What do you think? Will I succeed? What is your life passion, or are you still searching?

Carrot Muffins
Adapted from a Gourmet 1998 recipe

1 cups all-purpose flour
1 cup whole wheat flour
2 teaspoons baking soda
2 teaspoons cinnamon
1/4 teaspoon salt
1/2 cup turbinado sugar
1/2 cup brown sugar
2 cups shredded carrots
1/2 cup pecans
1/2 cup golden raisins
1/4 cup sweetened flaked coconut
2 large eggs
1/2 cup plain yogurt (or 1/2 cup canola oil)
2 teaspoons vanilla extract
1 Granny Smith apple, shredded

Preheat oven to 350°F. and oil a 12-muffin pan.
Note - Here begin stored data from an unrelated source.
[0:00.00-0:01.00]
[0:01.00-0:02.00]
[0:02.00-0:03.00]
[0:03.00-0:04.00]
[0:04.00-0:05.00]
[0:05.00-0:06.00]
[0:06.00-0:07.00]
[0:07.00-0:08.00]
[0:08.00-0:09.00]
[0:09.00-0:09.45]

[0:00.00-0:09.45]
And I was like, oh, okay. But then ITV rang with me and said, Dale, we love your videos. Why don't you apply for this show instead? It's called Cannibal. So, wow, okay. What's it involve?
Into a large bowl sift together flour, baking soda, cinnamon, and salt and whisk in sugar. Coarsely shred enough carrots to measure 2 cups and chop pecans. Add shredded carrots and pecans to flour mixture with raisins and coconut and toss well.
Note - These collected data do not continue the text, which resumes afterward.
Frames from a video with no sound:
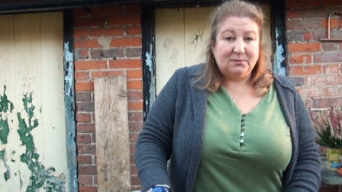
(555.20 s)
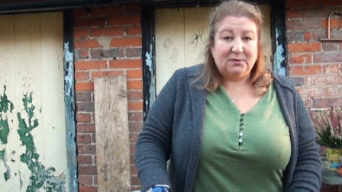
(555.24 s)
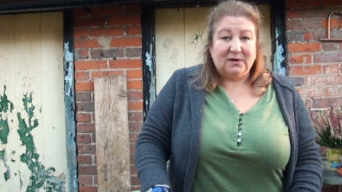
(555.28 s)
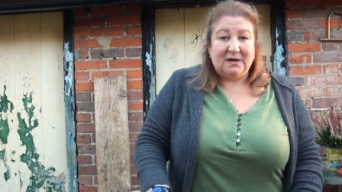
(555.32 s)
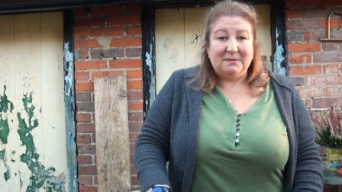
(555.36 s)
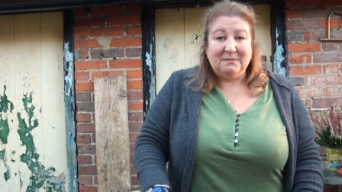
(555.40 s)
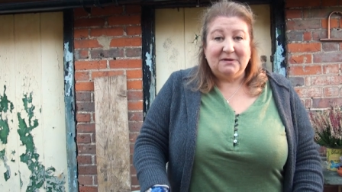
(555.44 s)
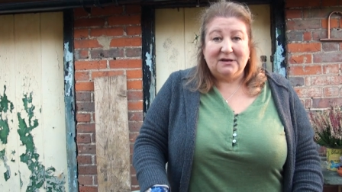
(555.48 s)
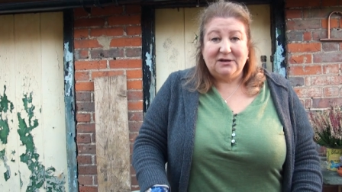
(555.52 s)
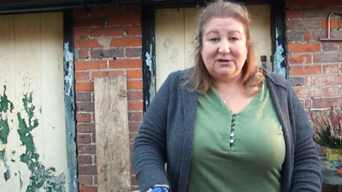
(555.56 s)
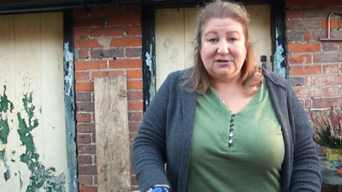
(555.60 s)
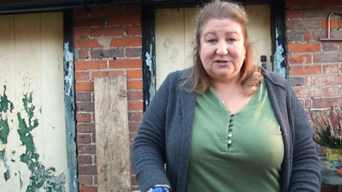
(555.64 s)

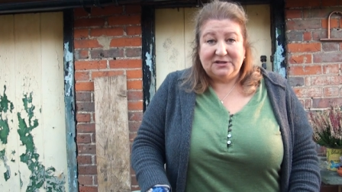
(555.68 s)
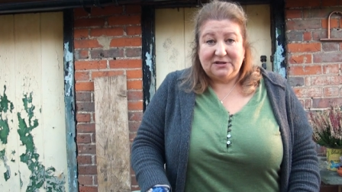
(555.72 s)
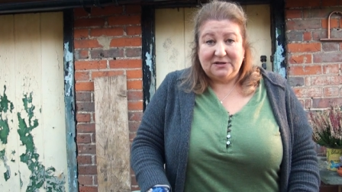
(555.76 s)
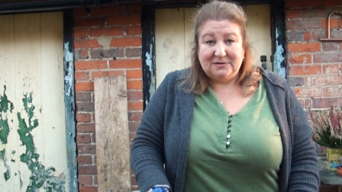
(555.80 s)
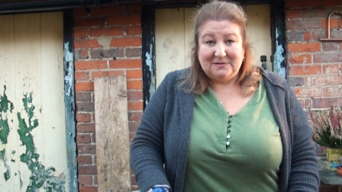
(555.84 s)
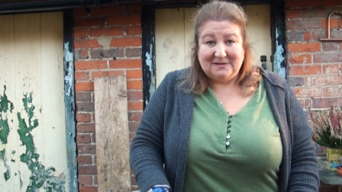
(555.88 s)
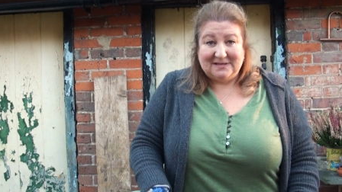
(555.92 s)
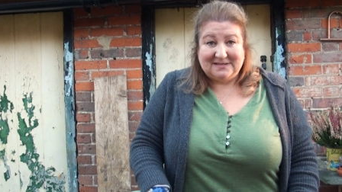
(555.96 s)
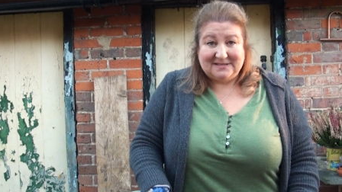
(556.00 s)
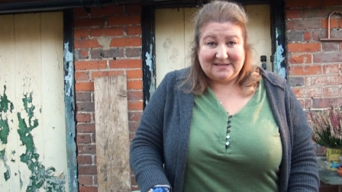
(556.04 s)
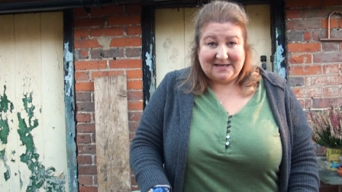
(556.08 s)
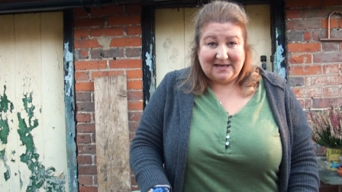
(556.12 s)
I'm going to do
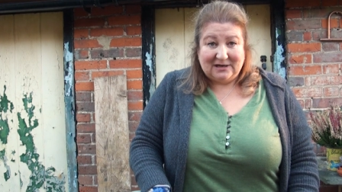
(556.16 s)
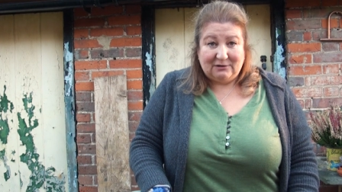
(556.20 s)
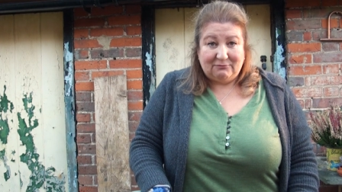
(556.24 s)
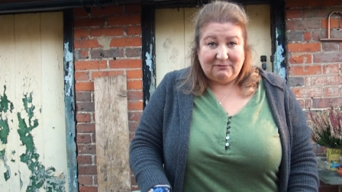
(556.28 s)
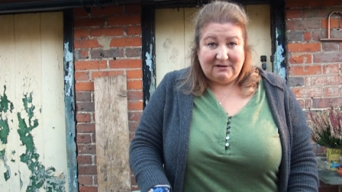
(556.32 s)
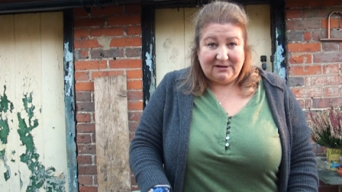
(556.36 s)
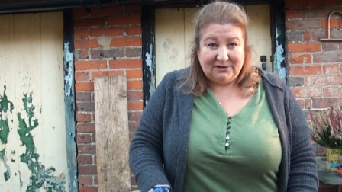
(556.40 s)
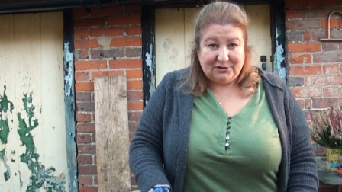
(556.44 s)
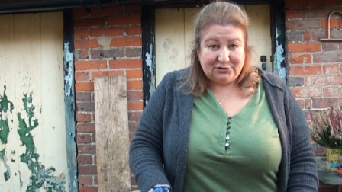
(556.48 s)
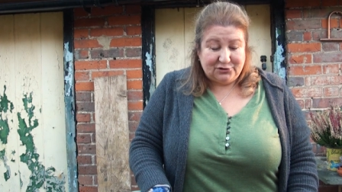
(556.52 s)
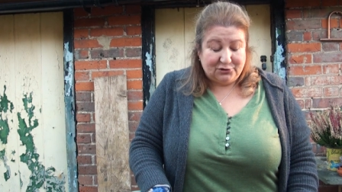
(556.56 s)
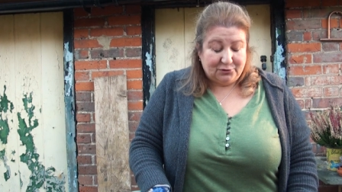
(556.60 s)
is
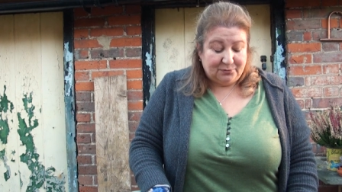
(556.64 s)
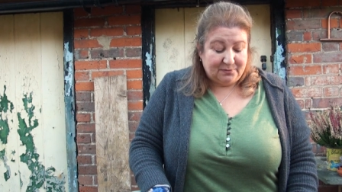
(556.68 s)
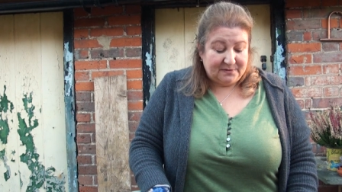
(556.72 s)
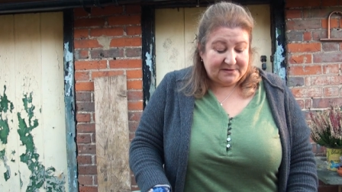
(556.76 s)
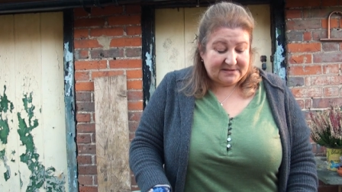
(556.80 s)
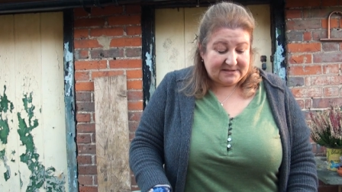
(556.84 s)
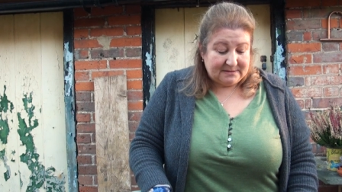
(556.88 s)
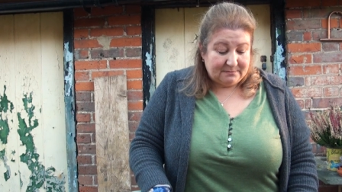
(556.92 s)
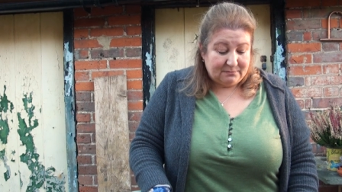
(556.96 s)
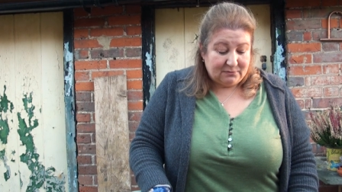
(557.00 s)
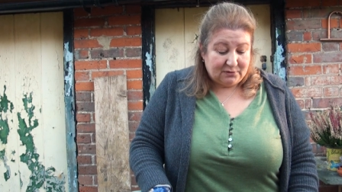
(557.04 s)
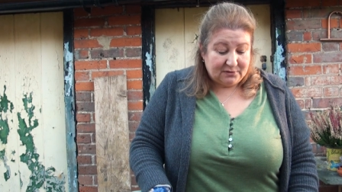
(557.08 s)
decorate the top with
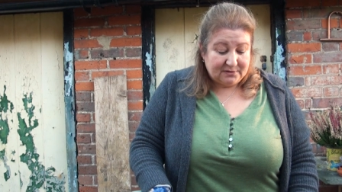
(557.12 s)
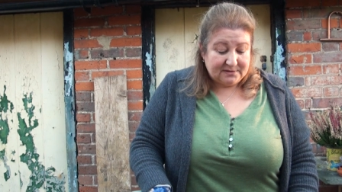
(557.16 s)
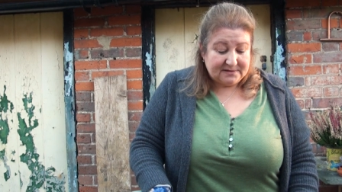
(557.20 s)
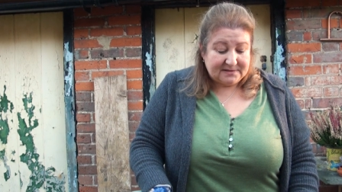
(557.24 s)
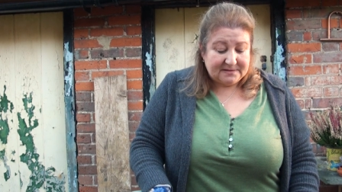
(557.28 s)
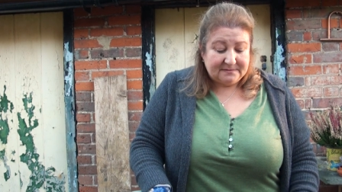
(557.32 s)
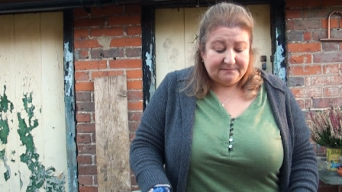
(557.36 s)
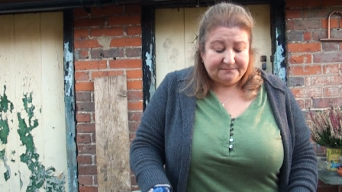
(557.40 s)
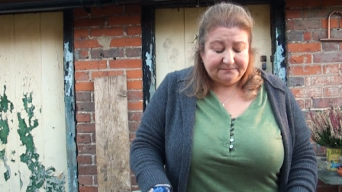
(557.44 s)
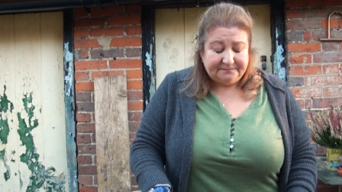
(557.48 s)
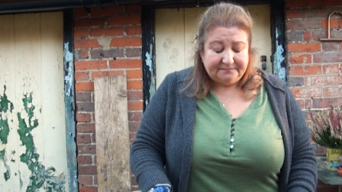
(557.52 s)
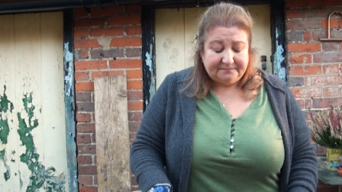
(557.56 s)
some
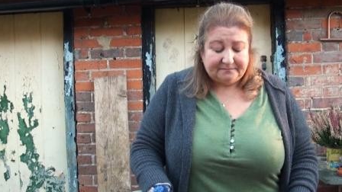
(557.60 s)
moss.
In a bowl whisk together eggs, yogurt, and vanilla. Coarsely shred the apple, omitting the core. Stir shredded apple into egg mixture and add to flour mixture, stirring until batter is just combined well. Divide batter among muffin cups, filling them almost full, and bake in middle of oven until puffed and a tester comes out clean, about 25-30 minutes.

Cool muffins in cups on racks 5 minutes before turning out onto racks to cool completely. Muffins keep in an airtight container at room temperature 5 days.